Ergen kültürüne özgü toplumsal değerleri kendi arkadaş grubu içinde yaşayarak öğreneceğinden, anne-babalar, kendileriyle olan bağların zayıflayacağı endişesiyle arkadaş ilişkileri engelenmemeli. Arkadaşlarını ve ailelerini tanımalı. Çocuğunuzun kendi kişiliğini kazanmasına izin verilmeli. Ergen karşısında yetişkin her zaman tarafsız ve güçlü olmaya çalışmalı, ergenin haklarıyla ve sorumlulukları arasındaki ilişkiyi kolaylıkla kurabilmeli.
Umursamazdırlar..
Ergenlik dönemi problemlerinin doğasına ilişkin anne-babaların bilmesi gereken iki temel başlık vardır. Birincisi problemlerin tek başına değil, birbirleriyle ilişkili olarak bir arada görülme eğiliminde oldukları, İkincisi ise ergenlik dönemindeki bireylerin yaşadıkları problemleri anne-babaların fark edebilmelerinin her zaman kolay olmadığıdır.

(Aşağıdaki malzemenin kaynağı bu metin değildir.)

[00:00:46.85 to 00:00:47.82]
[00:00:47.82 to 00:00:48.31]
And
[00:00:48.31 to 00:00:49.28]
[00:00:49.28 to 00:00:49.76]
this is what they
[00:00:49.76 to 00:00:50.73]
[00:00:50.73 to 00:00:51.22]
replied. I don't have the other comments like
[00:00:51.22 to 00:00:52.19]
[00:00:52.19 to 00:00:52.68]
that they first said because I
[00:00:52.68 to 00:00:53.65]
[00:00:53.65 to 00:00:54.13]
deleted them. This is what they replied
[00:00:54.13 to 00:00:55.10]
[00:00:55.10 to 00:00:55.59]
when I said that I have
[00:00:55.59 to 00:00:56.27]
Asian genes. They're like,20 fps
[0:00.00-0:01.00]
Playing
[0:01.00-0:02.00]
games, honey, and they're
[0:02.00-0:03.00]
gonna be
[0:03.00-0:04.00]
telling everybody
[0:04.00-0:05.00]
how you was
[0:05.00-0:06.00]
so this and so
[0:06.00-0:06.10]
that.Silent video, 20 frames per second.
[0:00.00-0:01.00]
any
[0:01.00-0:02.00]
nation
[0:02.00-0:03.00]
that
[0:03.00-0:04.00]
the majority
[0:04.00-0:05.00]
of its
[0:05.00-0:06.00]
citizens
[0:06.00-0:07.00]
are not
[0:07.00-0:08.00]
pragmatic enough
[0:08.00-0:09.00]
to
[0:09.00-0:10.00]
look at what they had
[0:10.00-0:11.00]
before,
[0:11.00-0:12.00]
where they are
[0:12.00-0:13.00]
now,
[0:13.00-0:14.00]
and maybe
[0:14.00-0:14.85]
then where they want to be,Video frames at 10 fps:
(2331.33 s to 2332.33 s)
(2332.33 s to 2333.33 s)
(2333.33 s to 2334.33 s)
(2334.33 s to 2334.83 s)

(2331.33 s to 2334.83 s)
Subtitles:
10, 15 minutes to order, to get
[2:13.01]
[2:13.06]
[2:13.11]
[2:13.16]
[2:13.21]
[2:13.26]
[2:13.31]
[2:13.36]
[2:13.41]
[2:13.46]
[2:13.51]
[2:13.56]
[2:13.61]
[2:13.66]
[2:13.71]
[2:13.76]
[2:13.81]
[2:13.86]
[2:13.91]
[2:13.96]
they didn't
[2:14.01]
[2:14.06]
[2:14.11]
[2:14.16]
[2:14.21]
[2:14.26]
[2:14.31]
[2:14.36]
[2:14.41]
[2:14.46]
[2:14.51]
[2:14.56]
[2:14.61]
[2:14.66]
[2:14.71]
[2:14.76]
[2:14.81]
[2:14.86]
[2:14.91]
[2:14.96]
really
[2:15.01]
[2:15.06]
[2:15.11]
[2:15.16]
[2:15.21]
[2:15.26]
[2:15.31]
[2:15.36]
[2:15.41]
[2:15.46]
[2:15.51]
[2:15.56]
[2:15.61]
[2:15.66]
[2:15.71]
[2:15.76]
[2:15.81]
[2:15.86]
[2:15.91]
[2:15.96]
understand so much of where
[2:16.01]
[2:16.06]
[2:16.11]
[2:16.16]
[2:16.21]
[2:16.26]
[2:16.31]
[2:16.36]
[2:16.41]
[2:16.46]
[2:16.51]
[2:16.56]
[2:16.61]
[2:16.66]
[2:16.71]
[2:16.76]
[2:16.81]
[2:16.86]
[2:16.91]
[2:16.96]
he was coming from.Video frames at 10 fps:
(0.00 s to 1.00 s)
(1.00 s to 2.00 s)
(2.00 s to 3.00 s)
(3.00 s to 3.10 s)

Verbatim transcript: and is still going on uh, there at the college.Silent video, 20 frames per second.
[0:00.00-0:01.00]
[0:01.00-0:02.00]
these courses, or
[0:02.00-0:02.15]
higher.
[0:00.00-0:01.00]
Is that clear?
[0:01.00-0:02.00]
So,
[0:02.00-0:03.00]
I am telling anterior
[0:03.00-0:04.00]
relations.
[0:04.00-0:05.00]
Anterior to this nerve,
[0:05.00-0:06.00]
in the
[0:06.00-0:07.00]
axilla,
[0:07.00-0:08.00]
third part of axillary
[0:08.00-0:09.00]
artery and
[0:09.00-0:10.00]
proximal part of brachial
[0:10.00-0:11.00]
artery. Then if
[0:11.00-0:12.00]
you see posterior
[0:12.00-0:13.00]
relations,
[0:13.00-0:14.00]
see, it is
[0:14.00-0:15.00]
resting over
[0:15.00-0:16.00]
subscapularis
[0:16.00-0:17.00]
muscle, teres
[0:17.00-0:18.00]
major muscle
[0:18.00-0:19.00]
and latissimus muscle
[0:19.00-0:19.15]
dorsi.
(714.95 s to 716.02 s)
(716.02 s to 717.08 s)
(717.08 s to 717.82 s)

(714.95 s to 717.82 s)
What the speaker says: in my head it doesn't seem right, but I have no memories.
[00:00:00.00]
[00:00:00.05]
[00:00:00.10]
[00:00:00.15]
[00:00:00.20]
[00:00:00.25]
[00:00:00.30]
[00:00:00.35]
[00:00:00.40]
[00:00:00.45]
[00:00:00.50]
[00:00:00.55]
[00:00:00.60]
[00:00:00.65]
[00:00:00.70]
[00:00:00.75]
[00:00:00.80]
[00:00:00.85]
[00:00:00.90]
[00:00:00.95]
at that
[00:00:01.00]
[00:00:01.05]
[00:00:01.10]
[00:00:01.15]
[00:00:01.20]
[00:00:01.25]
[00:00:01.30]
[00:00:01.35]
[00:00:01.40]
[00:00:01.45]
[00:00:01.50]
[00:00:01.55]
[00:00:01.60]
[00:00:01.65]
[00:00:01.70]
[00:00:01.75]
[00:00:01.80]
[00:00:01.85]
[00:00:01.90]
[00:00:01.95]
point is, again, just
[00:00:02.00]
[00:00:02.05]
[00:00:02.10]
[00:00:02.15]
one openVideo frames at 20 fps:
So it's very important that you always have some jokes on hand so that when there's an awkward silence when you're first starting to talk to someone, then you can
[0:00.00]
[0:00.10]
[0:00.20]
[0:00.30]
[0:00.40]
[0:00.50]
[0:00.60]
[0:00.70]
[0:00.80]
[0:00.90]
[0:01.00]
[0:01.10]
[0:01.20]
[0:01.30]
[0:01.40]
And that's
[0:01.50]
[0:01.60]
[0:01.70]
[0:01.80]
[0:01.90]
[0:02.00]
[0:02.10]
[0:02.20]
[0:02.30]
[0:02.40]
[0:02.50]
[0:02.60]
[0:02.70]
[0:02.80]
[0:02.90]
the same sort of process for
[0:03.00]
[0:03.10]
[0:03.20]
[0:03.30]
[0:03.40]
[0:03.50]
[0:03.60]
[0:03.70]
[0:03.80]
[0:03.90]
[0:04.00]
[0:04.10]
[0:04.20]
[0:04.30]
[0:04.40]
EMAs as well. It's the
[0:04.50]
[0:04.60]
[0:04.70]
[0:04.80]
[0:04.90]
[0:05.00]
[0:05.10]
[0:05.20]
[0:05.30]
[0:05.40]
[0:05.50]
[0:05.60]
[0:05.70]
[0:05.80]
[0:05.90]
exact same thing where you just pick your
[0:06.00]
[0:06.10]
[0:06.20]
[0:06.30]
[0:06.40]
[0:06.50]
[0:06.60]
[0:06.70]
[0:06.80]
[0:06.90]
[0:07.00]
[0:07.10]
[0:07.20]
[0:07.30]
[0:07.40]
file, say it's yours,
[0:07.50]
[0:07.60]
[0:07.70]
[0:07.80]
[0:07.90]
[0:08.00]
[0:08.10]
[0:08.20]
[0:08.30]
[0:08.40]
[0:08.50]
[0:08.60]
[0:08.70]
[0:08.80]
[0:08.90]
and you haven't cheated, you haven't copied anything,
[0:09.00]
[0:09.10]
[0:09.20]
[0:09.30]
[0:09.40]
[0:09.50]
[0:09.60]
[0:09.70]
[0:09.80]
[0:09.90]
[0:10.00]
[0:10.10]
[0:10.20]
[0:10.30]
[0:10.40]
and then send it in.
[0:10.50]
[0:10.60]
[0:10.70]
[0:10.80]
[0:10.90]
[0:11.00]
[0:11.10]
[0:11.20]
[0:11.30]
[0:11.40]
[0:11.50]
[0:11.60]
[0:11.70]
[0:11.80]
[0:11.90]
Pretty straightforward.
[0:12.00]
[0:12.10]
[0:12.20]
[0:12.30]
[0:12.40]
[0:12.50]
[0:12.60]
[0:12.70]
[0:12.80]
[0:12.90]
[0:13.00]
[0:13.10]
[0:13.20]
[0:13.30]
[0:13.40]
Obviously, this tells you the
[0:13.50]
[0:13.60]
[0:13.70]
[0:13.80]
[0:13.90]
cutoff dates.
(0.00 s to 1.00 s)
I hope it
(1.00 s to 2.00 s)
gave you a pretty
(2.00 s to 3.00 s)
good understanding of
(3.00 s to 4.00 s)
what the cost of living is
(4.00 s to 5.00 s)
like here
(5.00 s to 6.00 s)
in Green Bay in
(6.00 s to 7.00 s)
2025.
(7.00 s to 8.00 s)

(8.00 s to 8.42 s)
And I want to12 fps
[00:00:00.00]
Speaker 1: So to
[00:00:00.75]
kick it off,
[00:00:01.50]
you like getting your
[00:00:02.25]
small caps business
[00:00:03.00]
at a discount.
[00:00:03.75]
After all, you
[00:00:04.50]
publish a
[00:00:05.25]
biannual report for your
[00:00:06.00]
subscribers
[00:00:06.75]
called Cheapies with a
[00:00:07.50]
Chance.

Ergenlik döneminde özelikle müdahele gerektiren durumlar madde kullanımı, depresyon ve içe kapanma gibi sorunlardır. Okul hayatını ve sosyal ilişkileri olumsuz etkileyecek düzeydeki depresif duygu durumu aşırı alınganlık ve öfke gibi sorunların bu dönemde sıklıkla görülmesinin normal olduğunu söylemek mümkün değildir.
Genelikle kızların depresif belirtilerini fark etmek anne-baba için daha zordur. Çünkü kızlar oğlanlara göre daha duygusal, hassas ve içine kapanık olarak görüldüklerinden, bu özelikler depresyon belirtilerini gizlemektedir. Ergenlik döneminde görülen sorunlara ilişkin risk faktörlerin başında genetik etkiler gelir (yanı aile geçmişinde anne-baba gibi yakın aile bireylerinde).
Bazen arkadaşı gibi davranıp, onları anlamak lazım.
Genetik faktörlerin yanı sıra düzenli aile yaşantısının olmaması, anne-babalar arasında yaşanan çatışmalar ergenle birlikte geçirilen zamanın ve paylaşımın yetersizliği, ailenin sosyal destekten mahrum kalması, ergenin duygusal, fiziksel, cinsel istismara maruz kalması, ailelerde en sık görülen risk faktörlerinden bazısıdır. Aynı zamanda olumsuz sosyo-ekonomik koşullar ailenin daha stresli be kaygılı olmasına yol açar.
Ergenin yaşayabileceği sorunları etkileyebilecek bir diğer unsur anne-babanın ergeni nasıl algıladığıdır. Ergeni zor ve sorunlu olarak gösteren ebeveynler, onun sorunlarına daha az duyarlık göstermektedir. Diğer yandan anne-babaların bazı anlandarda onların yetersizliklerini çok fazla vurgulamaları ergeni olumsuz yönden etkilemektedir.
Ergen anne-baba ilişkisini etkileyen bir diğer önemli etmen anne ve babanın uzun çalışma saatleri nedeniyle ergeni denetleme olanaklarının azalmasıdır. Burada önemli olan çalışan anne-babaların ergenin okul sonrası tek başına, herhangi bir yetişkin gözetiminde olmadan geçirdikleri zamanı olabildiğince denetleyebilmelidir. Ergenin çok uzun süre yanlız kalmaması için okul sonrasi bazı etkinliklere ilgilerine yönelik kurslara yada hobi gruplarına katılması için desteklemek etkili bir yöntem olarak kullanilabilir.